Wednesday, November 26, 2008

Can't be bad, so make busy

A couple weeks or so ago, I think in Sundayschool we determined that if the devil cannot make you bad, he will just make you busy, to prevent you from doing good. Boy is that the truth. Last March, I applied for a sales position at work, and was passed up for it. They claimed it was an acidental post, but some things happened (not me doing anything) that made/ make me suspiscious. Anyways, a new and better one came open a few weeks ago, I went out for this one, pretty much knowing I wouldn't get it, and I didn't. But, a new one came open. Although nothing was set in stone, the impression was given to me that I would most likely get the position of the guy who got the trainee spot. So I went for it. Now the posting just closed, and I haven't interviewed yet, but I already know the other guy who went for it. He has seniority over me. But his position will come open, which is ok except......
I work in the warehouse, VERY, VERY hard. During the summer, it is not unusual to work 6 days to get the job done. This makes me extremely tired, and not able to see my family much, which drags me down. The position I am currently going for is a Mon-Fri job, like what I am supposed to be year round, and I would still be working alot of hours. Yes, I am sure I might still have to work a 6th day now and then, or I could, however, sinc that job would require some driving, and some time of literally just standing around waiting for work, I may be on clock 12+ hours a day, but only physically working 8 or so. So I won't be as tired. And this position would allow for Dawn, and possibly me to spend more time with Carly.
The position of the guy also going for it is a weekend position, what I went for back in March. it is Fri-Mon. Same work load pretty much, but i can get my 40 or so in four days, and when the economy picks back up, I have the OPTION to work a fith, and even sixth day. This position will also allow me to spend more time with my family...........
Now my dilema: I really doubt I can handle another summer in the warehouse. Yes we FINALLYgot rid of the jerk-off, but most likely we will replace with someone similar. I miss my family, and when I am home, I am too exhausted to do anything. (picture this: take 2 twelve pack, one each hand and lift them above your head about 150+ times. The pick up 8 2-liters and do the same 100+ times that will give you an idea of what I do). Since I want more time at home, or at least Dawn too, which she wants too. This is not really possible in the warehouse, plus since I want a career there, and there really are not any advancement opportunities in the warehouse, sales is the only way. Now back to the problem. I still could get the curent position, unlikely, but very possible.

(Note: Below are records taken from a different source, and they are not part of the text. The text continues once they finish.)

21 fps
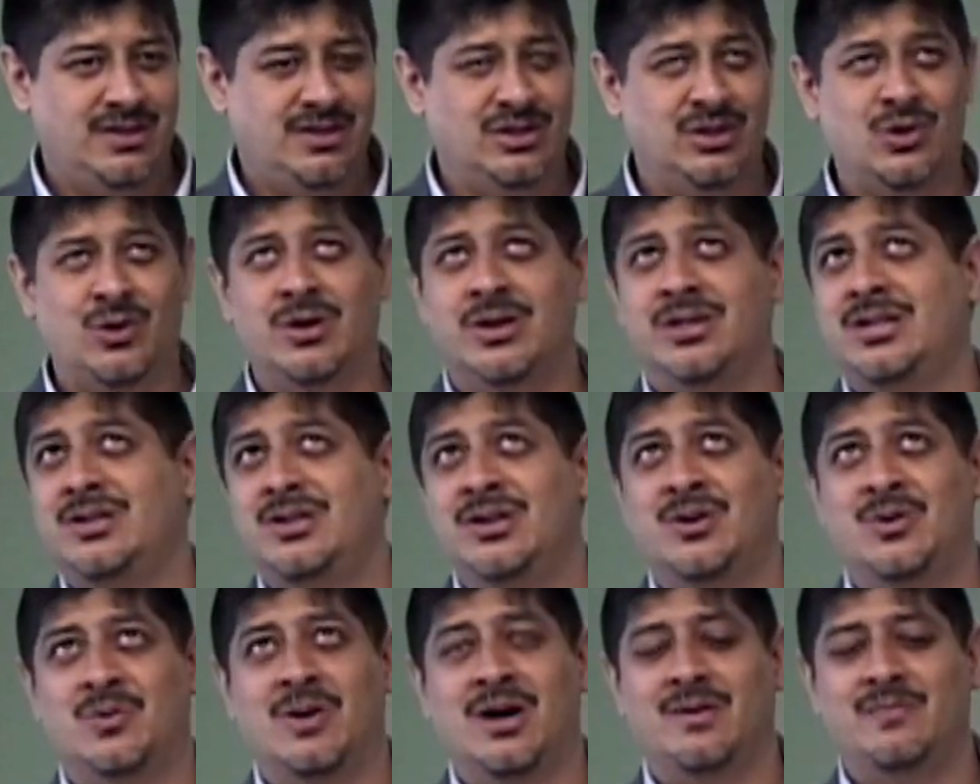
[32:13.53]
Lord, you
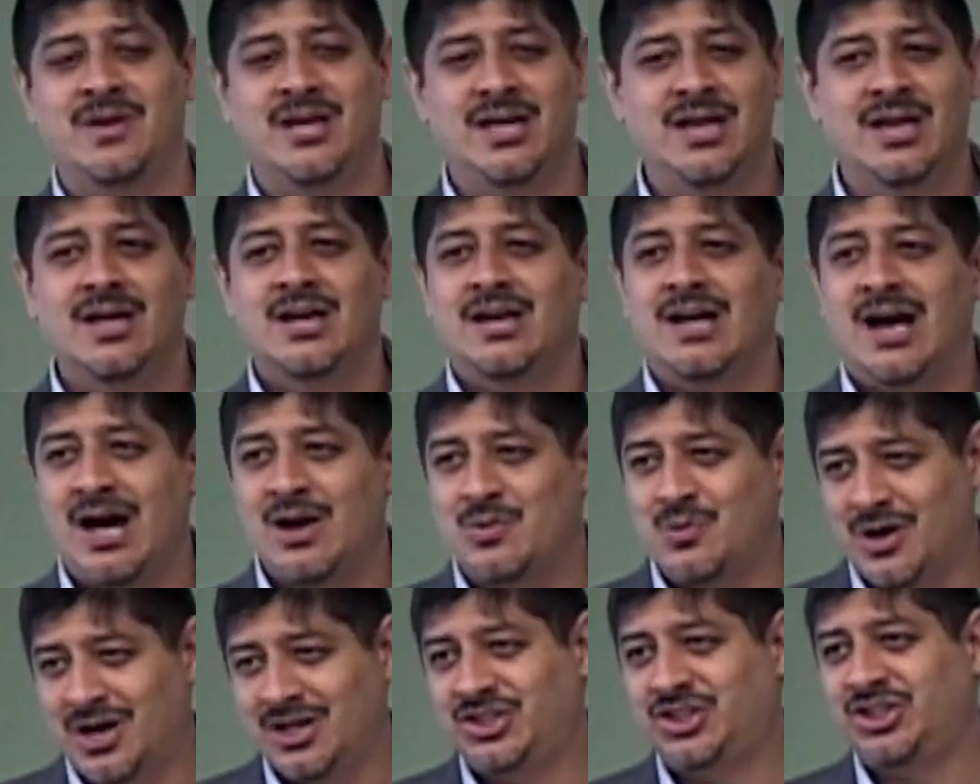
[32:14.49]
don't want me. I
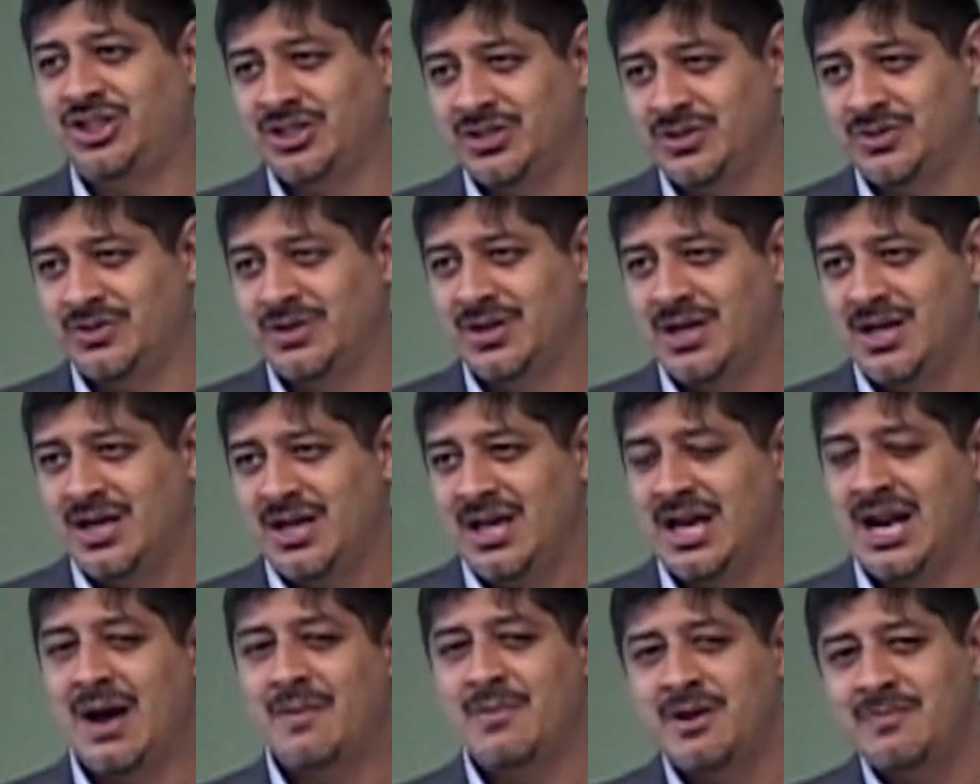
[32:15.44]
want you.
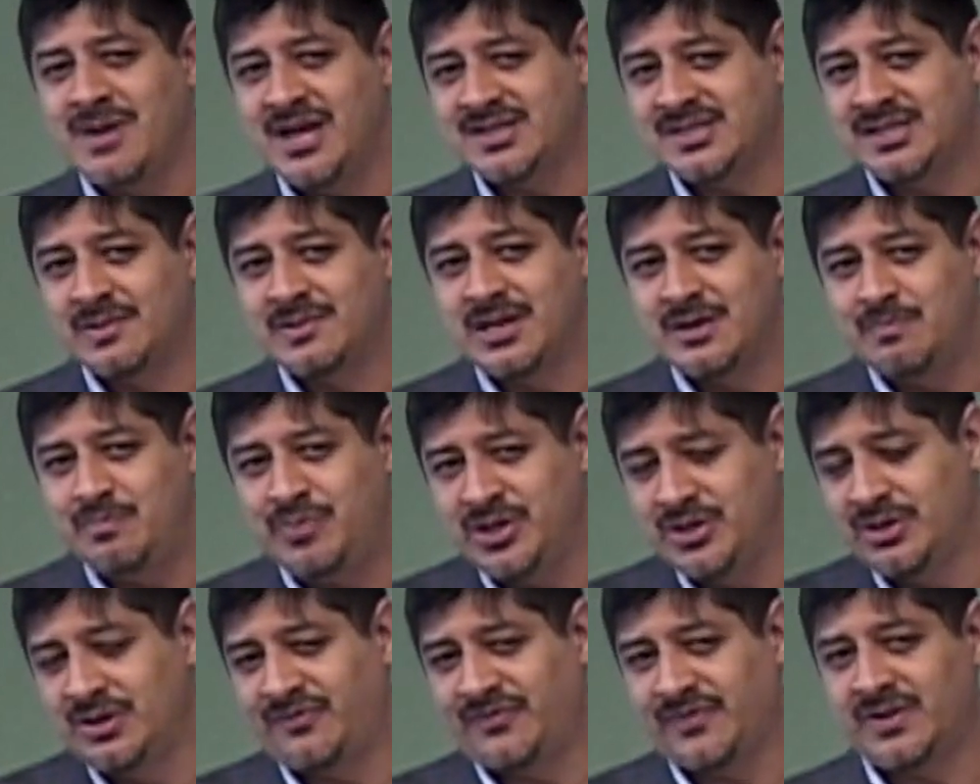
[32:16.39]
And I'm going to make something
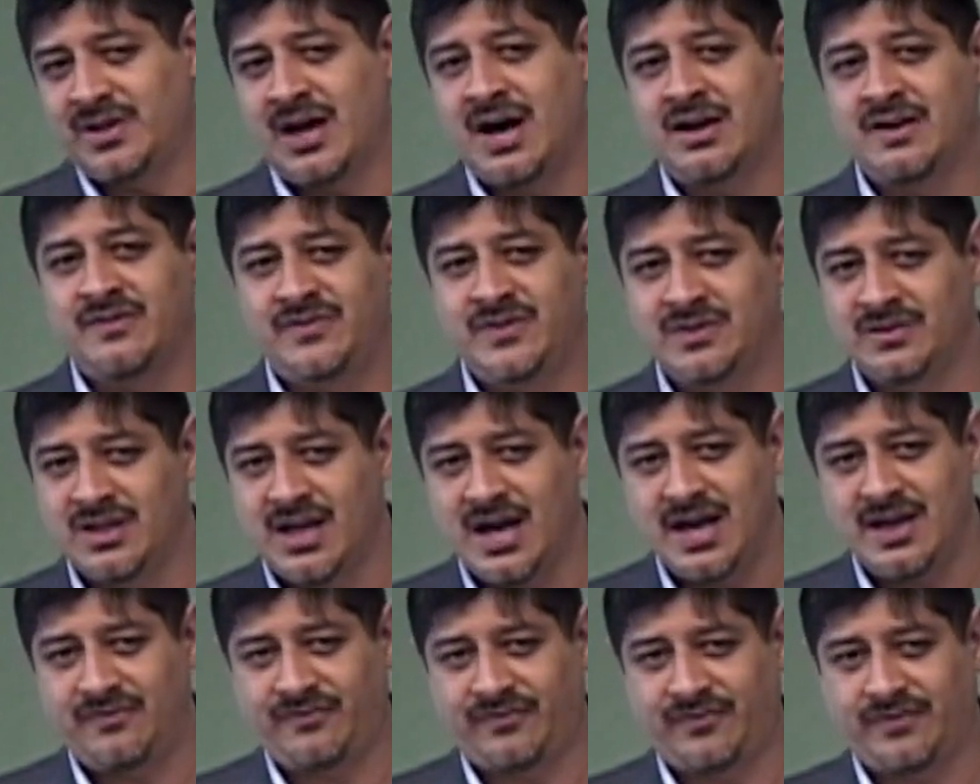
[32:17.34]
beautiful out of your
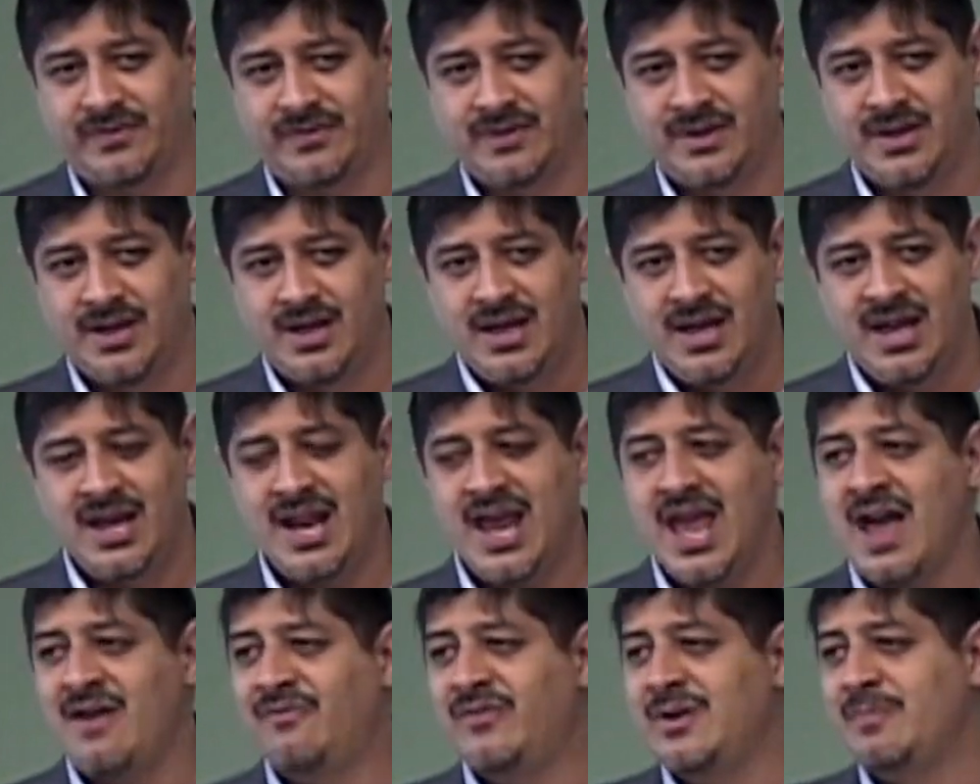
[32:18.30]
life. And
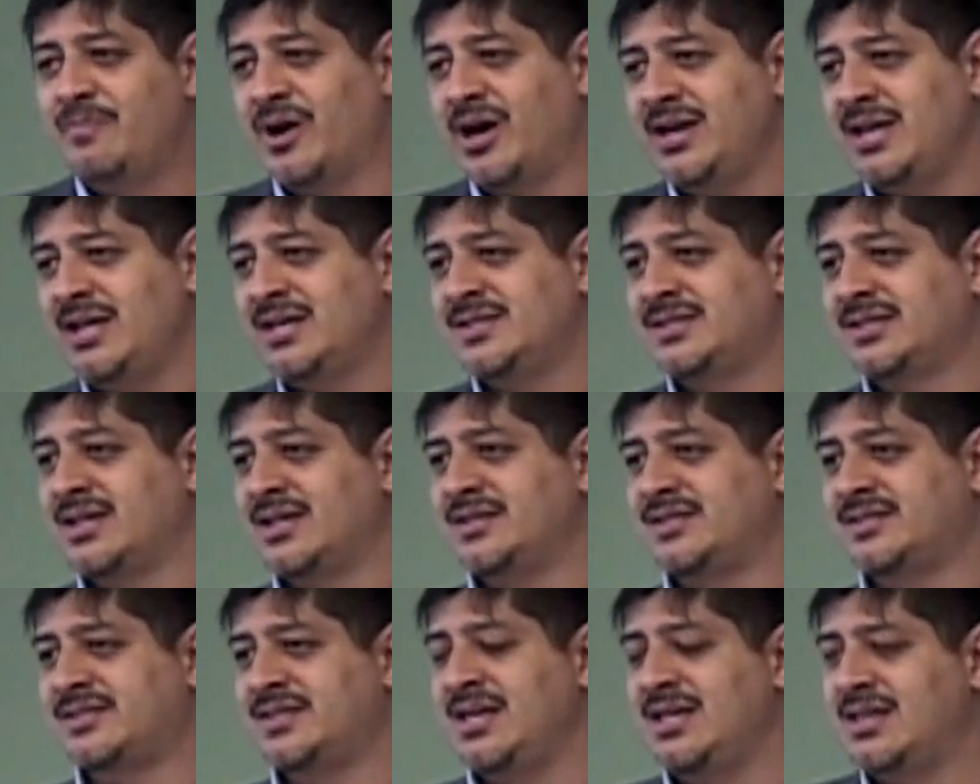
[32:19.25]
everybody is going to
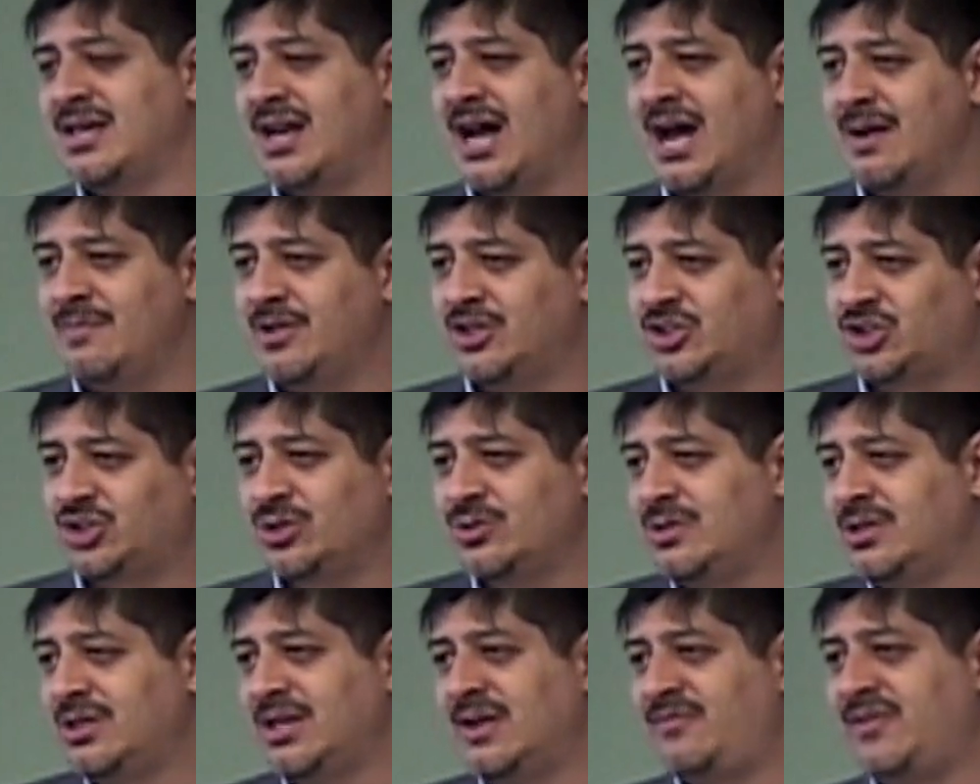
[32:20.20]
see that I am the
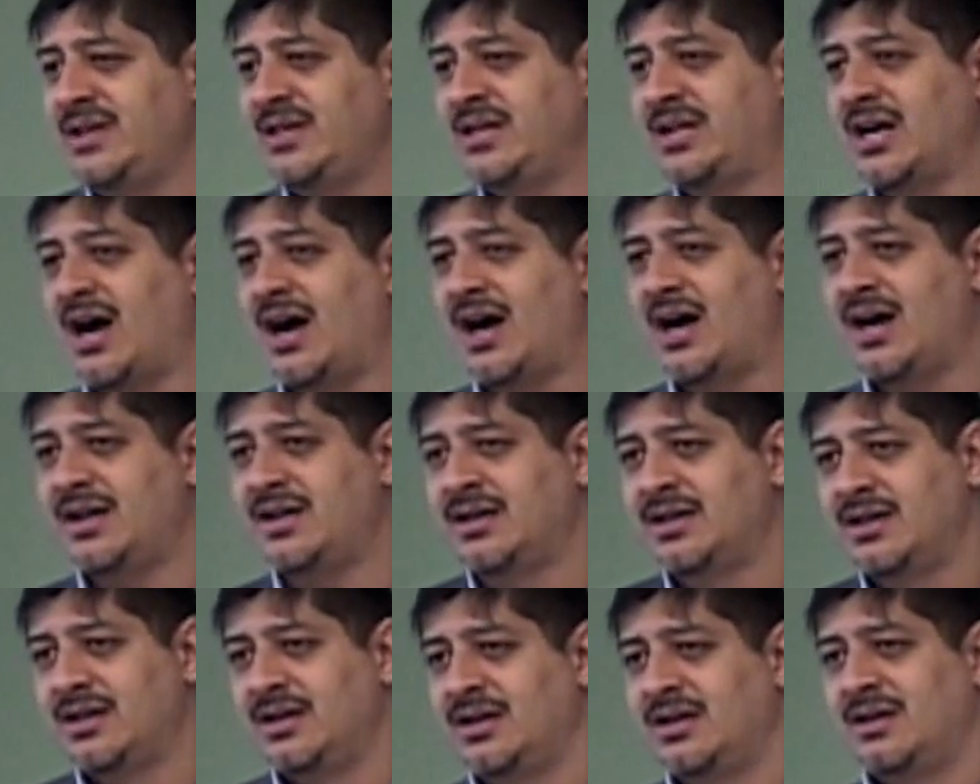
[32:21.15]
true and living God
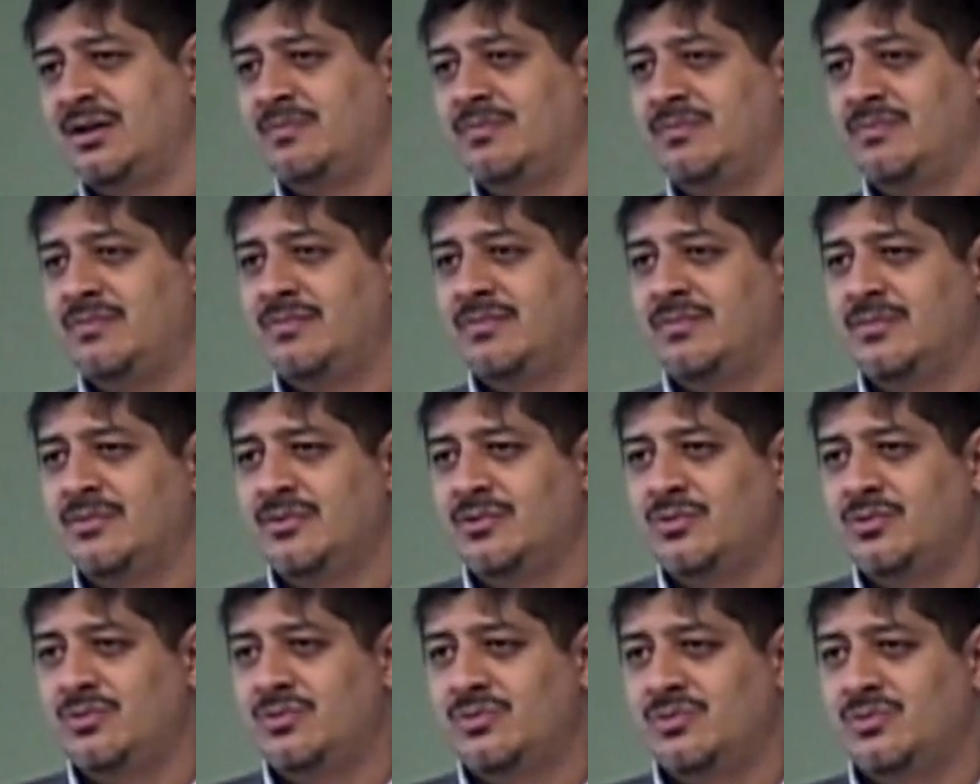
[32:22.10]

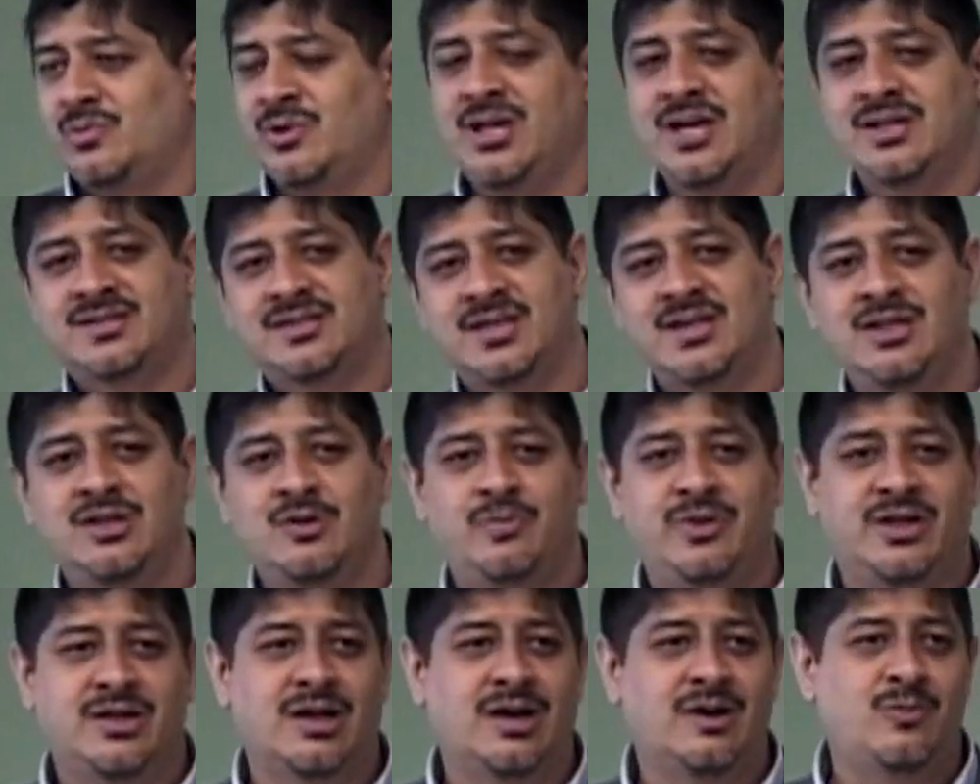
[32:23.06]
when they see you
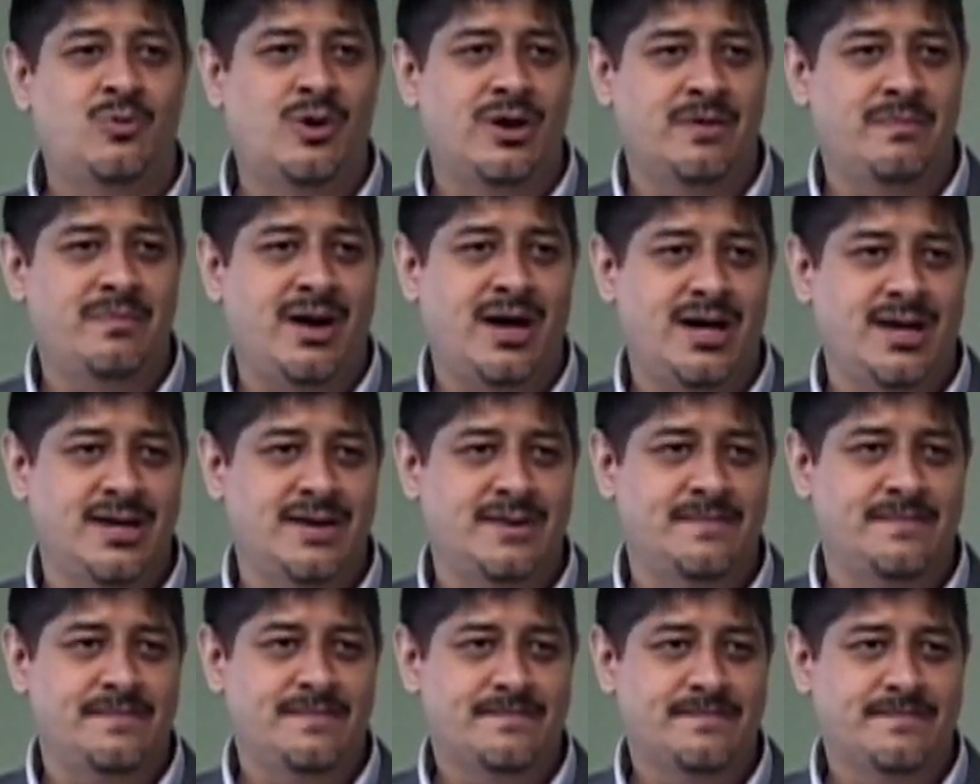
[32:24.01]
become one of mine.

But if I don't, im either stuck in the warehouse missing valuable time with my family, or I am working weekends, most likely missing church (almost a guarantee). Either way not completely happy. Yeah I will definately be happier in sales, and defiantley pretty miserable another summer in the warehouse, but I want church too. I could go to a Wed nite thing, if they continue it.
I have no real time to find another job/ career. And with the economy, it is going to be almost impossible to find someone hiring that will pay enough to make ends meet, even with Dawn still working like she does. She brings alot in, not financially per-say, but without her income, we would fail in the off season, literally fail. I make really good money, espscially with all my OT in summer, so finding one that pays comprable to me now is even harder. Yes I said earlier we need help, and we do, Im not asking but will accept, thats again not this blog.
What I need right now is suggestions or solutions. Ive been praying, but no answer yet. So, do you have a job opening or know of one? I can get you a resume. What should I do? God is important to me, but so is my family. Dawn and Carly would be coming to church, just not me, if things go the way I am afraid. What should I do? Please help me.

2 comments:

Randi Jo :) said...

I don't know. we are going through the same thing. Right now I'm just praying for God to give us peace and to help us be thankful. thankful for the income we do have. thankful for the job when so many do not.

nothing lasts forever and we too are going through this same thing -- but we KNOW that it won't last forever. It's just a season. We miss each other too. I haver to believe there is something better waiting.

right now I'm just focusing on not taking for granted any moment we do have together and knowing that God has a plan -- but for right now we are exactly where He wants us to be.

I'd say get a resume together - fine tune it..... and in 5 - 6 months when the economy turns again - we'll start looking for jobs.

hey on our new southside website soon - we are also going to have a part of the website that is a way to post job openings that people hear about to help each other ! so look for that soon! :)

Rich and Becky Stout said...

I really know that feeling, James. It's really hard and I would make some suggestions but all the jobs that I know of are out here in Utah, so I don't think that would help you guys too much! If one of my uncles ends up with an opening out there in Wilmington I will definately let you know!